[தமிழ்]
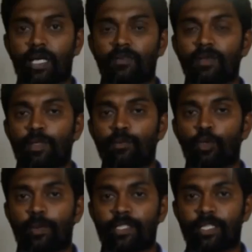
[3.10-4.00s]
தகவல் வெறும்
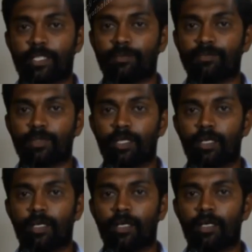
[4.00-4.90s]
உரிமை சட்டம்
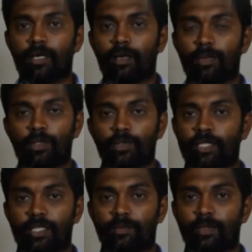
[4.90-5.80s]
அப்படின்ற ஒரு
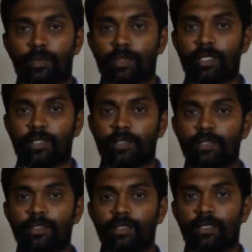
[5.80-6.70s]
சட்டம் நமக்கு இருக்குது
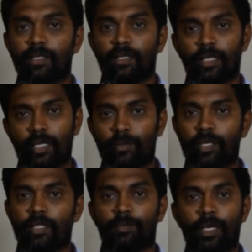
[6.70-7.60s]
நிறைய
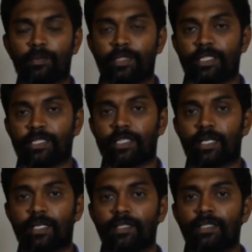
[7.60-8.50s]
பேர் அதை பயன்படுத்திட்டு
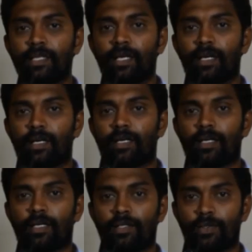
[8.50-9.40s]
இருக்கிறாங்க
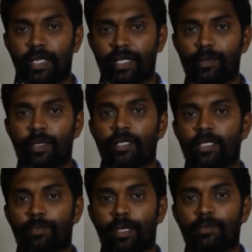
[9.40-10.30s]
இன்னும் நிறைய பேருக்கு
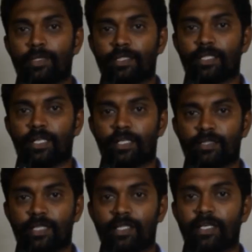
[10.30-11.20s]
அதை பயன்படுத்துறதுல இருக்க
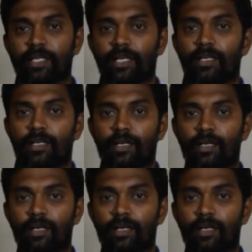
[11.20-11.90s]
சந்தேகங்கள்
#####
WHAT TO PRODUCE: Return an exact transcription of the material, with its pictures left out.

TASK RESPONSE:
[தமிழ்]
[3.10-4.00s]
தகவல் வெறும்
[4.00-4.90s]
உரிமை சட்டம்
[4.90-5.80s]
அப்படின்ற ஒரு
[5.80-6.70s]
சட்டம் நமக்கு இருக்குது
[6.70-7.60s]
நிறைய
[7.60-8.50s]
பேர் அதை பயன்படுத்திட்டு
[8.50-9.40s]
இருக்கிறாங்க
[9.40-10.30s]
இன்னும் நிறைய பேருக்கு
[10.30-11.20s]
அதை பயன்படுத்துறதுல இருக்க
[11.20-11.90s]
சந்தேகங்கள்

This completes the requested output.